|Calibrating and Testing Rogowski Coils|
|Coils are calibrated to measure their mutual inductance to a conductor threading the coil. Equally important is to test the coil for cross-talk to adjacent conductors.|
|Calibration: Mutual Inductance
Coils are individually calibrated using a specially designed-bridge. The current measured by the coil is compared with the current in a high-precision resistor to a resolution of about one part in 10,000. The calibration data are used to calculate the mutual inductance (M) between the coil and a single conductor threading it. For a flexible coil the mutual inductance usually relates to one wrap of the coil round the conductor. If the coil is wrapped 'n' times round the conductor the mutual inductance should be multiplied by 'n'. Similarly if the conductor is wrapped 'm' times round the coil the mutual inductance is multiplied by m.

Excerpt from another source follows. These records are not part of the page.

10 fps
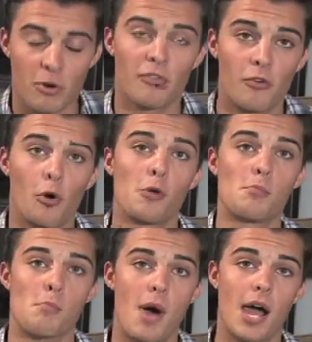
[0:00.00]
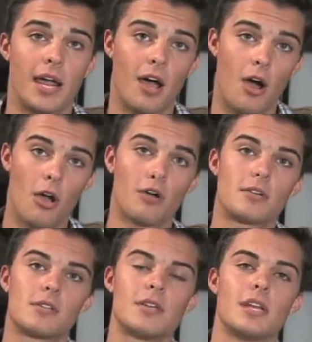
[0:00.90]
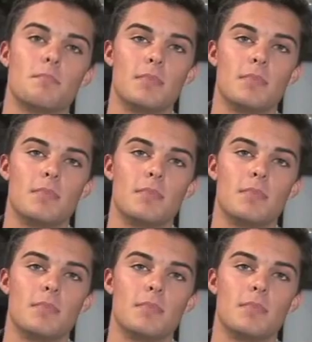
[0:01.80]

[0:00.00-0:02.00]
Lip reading: perform my art in a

The output from a coil when it encircles a current is given by: Vcoil=-MdI/dt where I is the (time-dependent) current.
Calibration: Coil and Integrator:
The combination of a coil and an integrator provides an output voltage waveform which represents the current waveform. For calibration purposes this output can be compared directly with the voltage across a precision resistor. The two voltages are measured and compared to a high degree of precision using a frequency response analyser which computes their ratio directly. The integrator is then adjusted to give the required calibration. This technique is capable of an uncertainty better than 0.1%. It can also be used to measure the amplitude and phase response of complete systems as a function of frequency.
Coils are tested to check how sensitive they are to 'cross-talk' or pick-up from current-carrying conductors that do not thread the coil and from other sources of external magnetic fields. This is done by placing the conductor alongside a current-carrying conductor and comparing the output of the coil with the output that would be obtained with the coil encircling the conductor.
The degree of rejection is expressed as a percentage ratio. Theoretically, for a perfectly uniform winding , the pick-up should be zero. Inevitably there will be small winding defects and measurement of the pick-up ratio is used as a quality check.
The coil is usually placed at a distance of one diameter (D) away from the conductor as shown in the figure. The coil is turned in all orientations to find the maximum pick-up. For a rigid coil wound on an accurately
machined former the ratio is significantly less than 0.1% for any orientation of the coil. For flexible coils it is less than 1%.